В черновых набросках к сцене «В кафе» существовал выразительный диалог Лели и Федотова. Леля говорила: «Не могу решить, какая система лучше — капиталистическая или социалистическая». Федотов приходил в ужас от этих слов. Появлялся еще один персонаж, лояльный советской власти профессор Португалов, который пытался выяснить, когда же Леля «стала колебаться». Гончарова дерзко заявляла, что «в Европе никогда не будет революции» (Ф. 358. Оп. 2. Ед. хр. 78).
Олеша описывал новый быт — невежество, не сомневающееся в «своем праве», насилие одних и несвободу других, склоки, с легкостью переходящие в драки. Рисовал суть человеческих отношений и положения дел в театре: зависть, сплетни, недружелюбие, пьянство. Показывал «вождя» и «друга театра» как предельно неграмотного человека, незнающего, кто такой Шекспир. Наблюдал наступательную агрессию одного из зрителей — Ибрагимова, выводящего на сцену «глиняного истукана» и заявляющего героине, что между ней и людьми в зале нет ничего общего. Наконец, видел страшную «Сцену в общежитии», где персонажи обосновывали необходимость тотального контроля над личностью, вплоть до ее сновидений.
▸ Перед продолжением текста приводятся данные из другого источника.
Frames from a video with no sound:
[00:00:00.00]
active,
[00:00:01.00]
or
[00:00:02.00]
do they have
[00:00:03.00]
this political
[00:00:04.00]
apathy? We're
Из черновых набросков к пьесе вставал выразительный и отталкивающий образ меняющейся страны. Олеша запечатлевал антропологию послереволюционной России: формирующегося «нового человека» и повседневный быт; сквернословие, разлитую в воздухе угрозу; забвение принципа частной собственности, с неизбежностью приводящее к утрате владения каким-либо личным пространством; наконец, стремление ко всеобщему насилию всех и каждого над каждым и всеми. Подобный образ новой России, выталкивающий героиню за границу, не мог сохраниться в окончательном, цензурном варианте вещи.
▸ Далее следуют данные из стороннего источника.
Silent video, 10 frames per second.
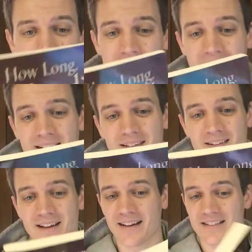And
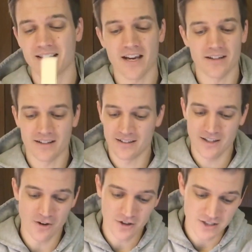like I said,
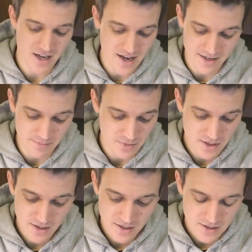in our time,
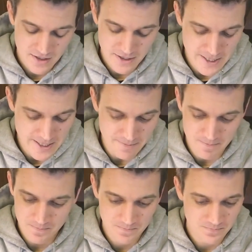
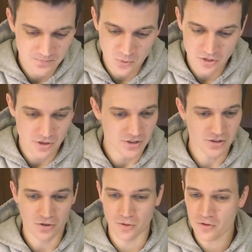with this
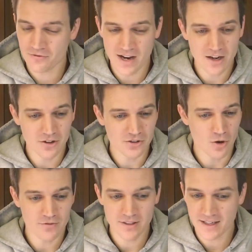coronavirus,
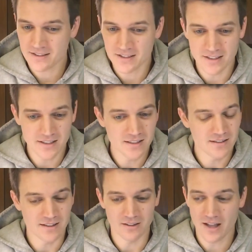COVID-19,
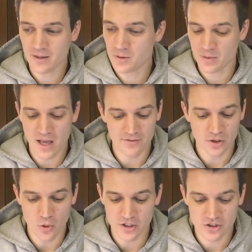and a lot of people having
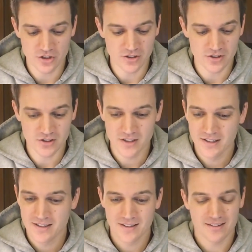questions,
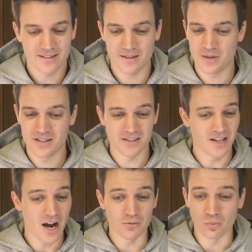is
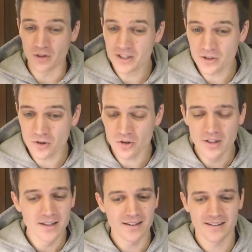God real?
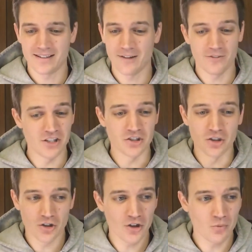If he's
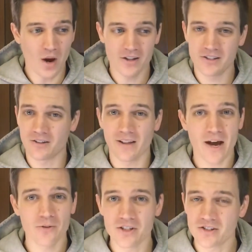good, why does he
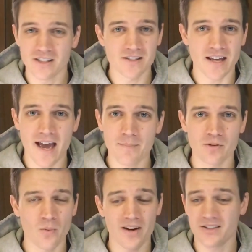allow these things to
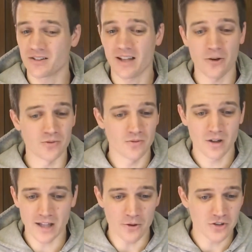happen? Why does he
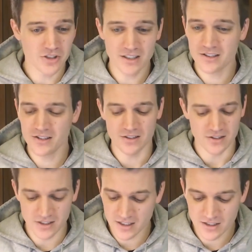allow sickness,
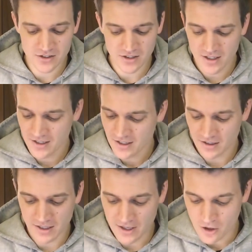disease?
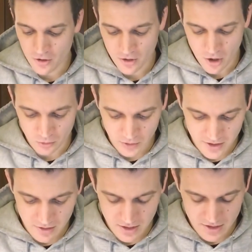Again, I'll
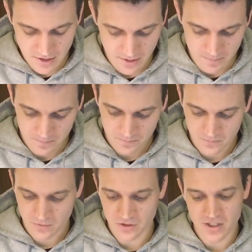read the
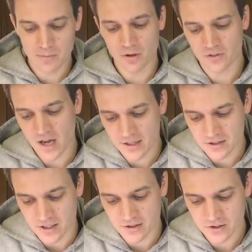table of
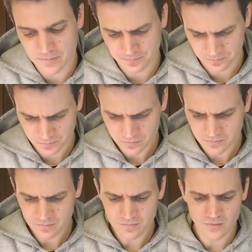contents.
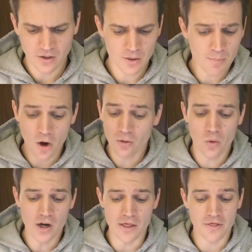Part
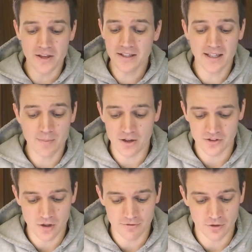1, thinking about
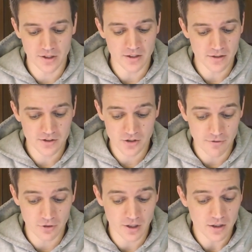suffering
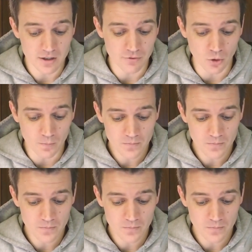and evil.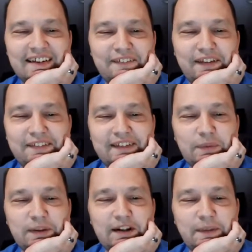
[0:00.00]
Found
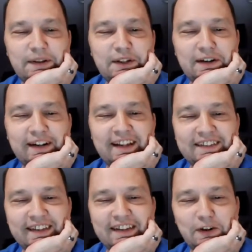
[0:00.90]
duckweed on my toe today. Is
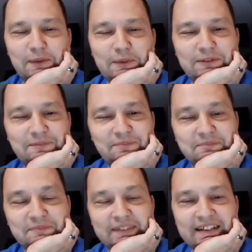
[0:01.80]
that normal?
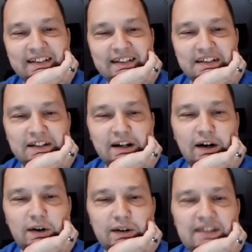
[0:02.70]

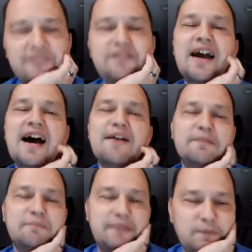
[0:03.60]
Only if you
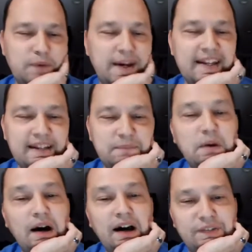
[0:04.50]
haven't been wading in
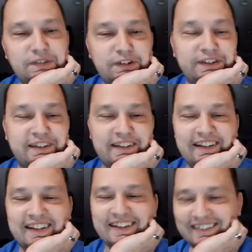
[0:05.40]
ponds
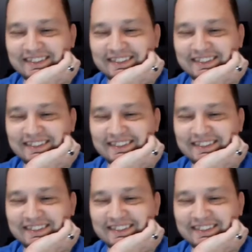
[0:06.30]
recently.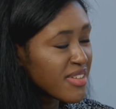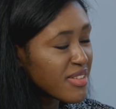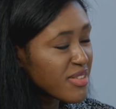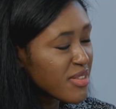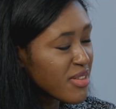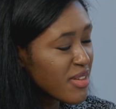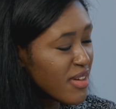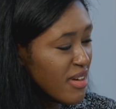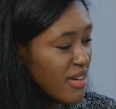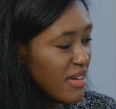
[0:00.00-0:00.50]

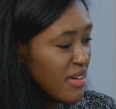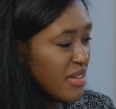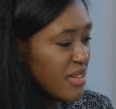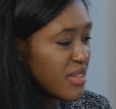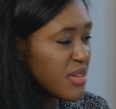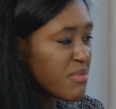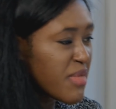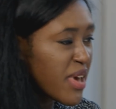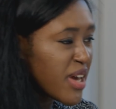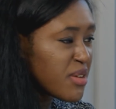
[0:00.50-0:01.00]
think
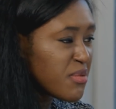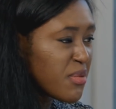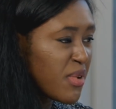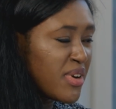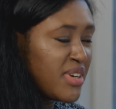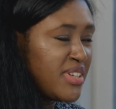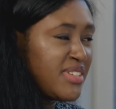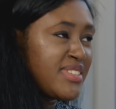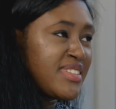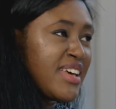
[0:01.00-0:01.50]
the main
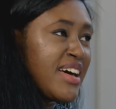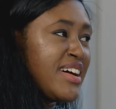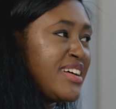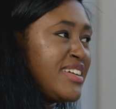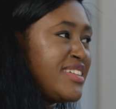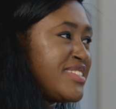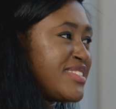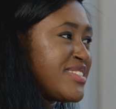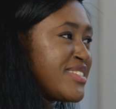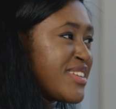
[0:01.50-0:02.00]
one is
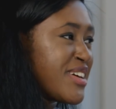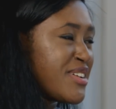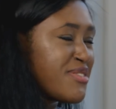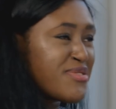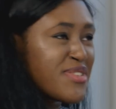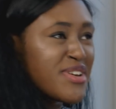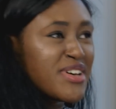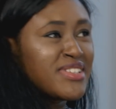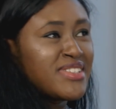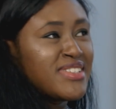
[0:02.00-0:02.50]
that
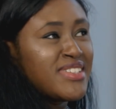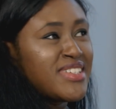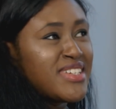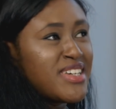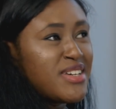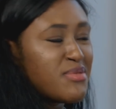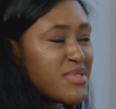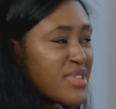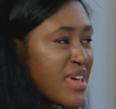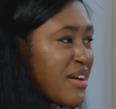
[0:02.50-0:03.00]

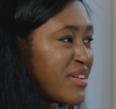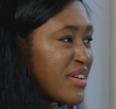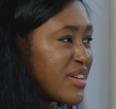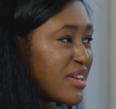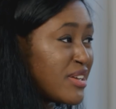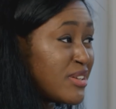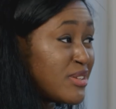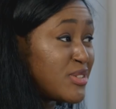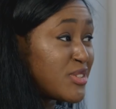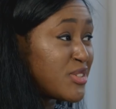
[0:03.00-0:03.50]
diversity without
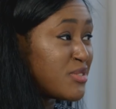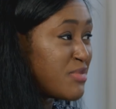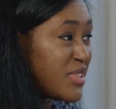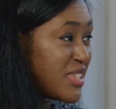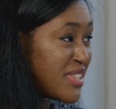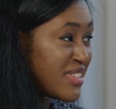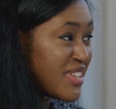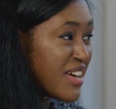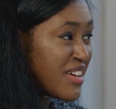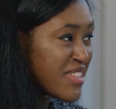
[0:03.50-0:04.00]
inclusion
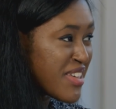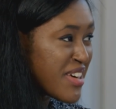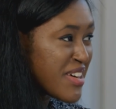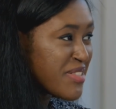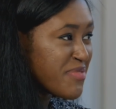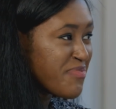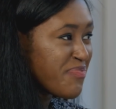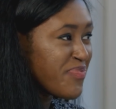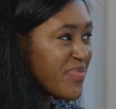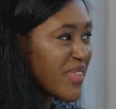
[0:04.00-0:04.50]
means
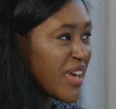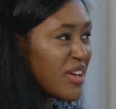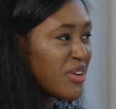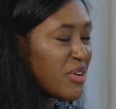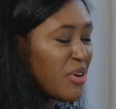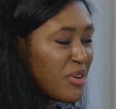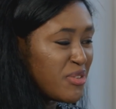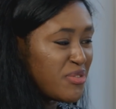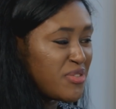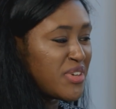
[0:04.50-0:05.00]
nothing.
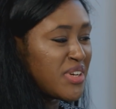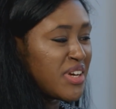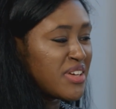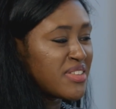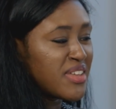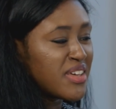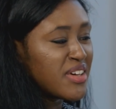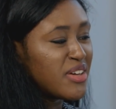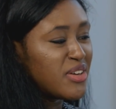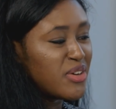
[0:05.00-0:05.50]
And often I
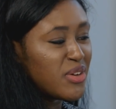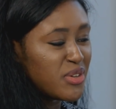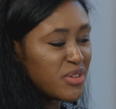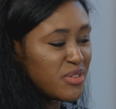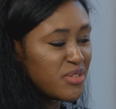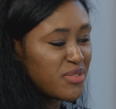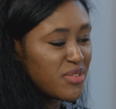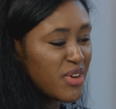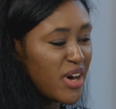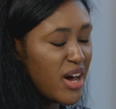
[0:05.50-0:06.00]
think a lot
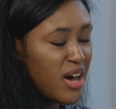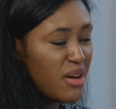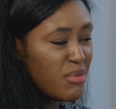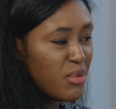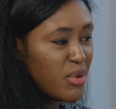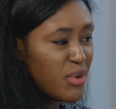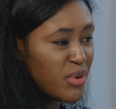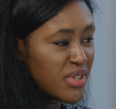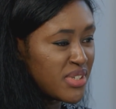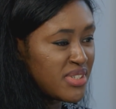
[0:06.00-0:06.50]
of
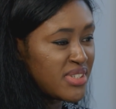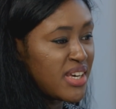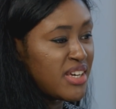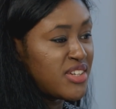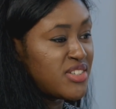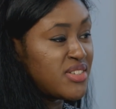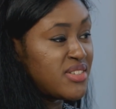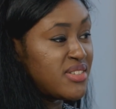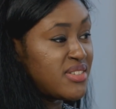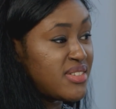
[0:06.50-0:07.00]

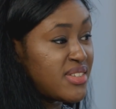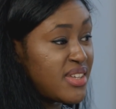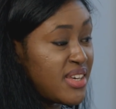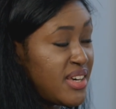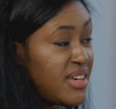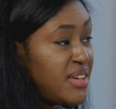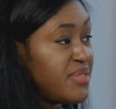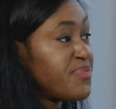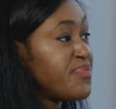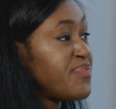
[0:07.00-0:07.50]
organisations
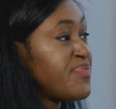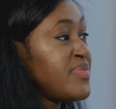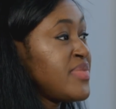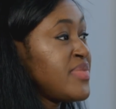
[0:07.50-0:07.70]
see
Напротив, в черновых вариантах «парижских» сцен пьесы присутствовала большая мягкость, порой поэтичность, передающая образ воплотившейся мечты. Так, в набросках к сцене «В пансионе» остался следующий диалог актрисы с хозяйкой:
«— У вас очень хороший вид сегодня.
— Я счастлива.
— [Если вы так же счастливы, как и хороши собой, то, значит, в природе воистину существует гармония].
— Погода прелестна. В саду цветет жасмин.
— Я давно не видела, как цветет жасмин» [66].
Наброски к пьесе аккумулировали, выплескивали все важнейшие темы, мучившие Олешу в те годы, как это явствует из его дневниковых записей 1929–1931 годов. В «Списке благодеяний» писатель говорил о себе — своих мыслях, своей исповеди, своей вине. Не оценив этого, нельзя понять пьесы.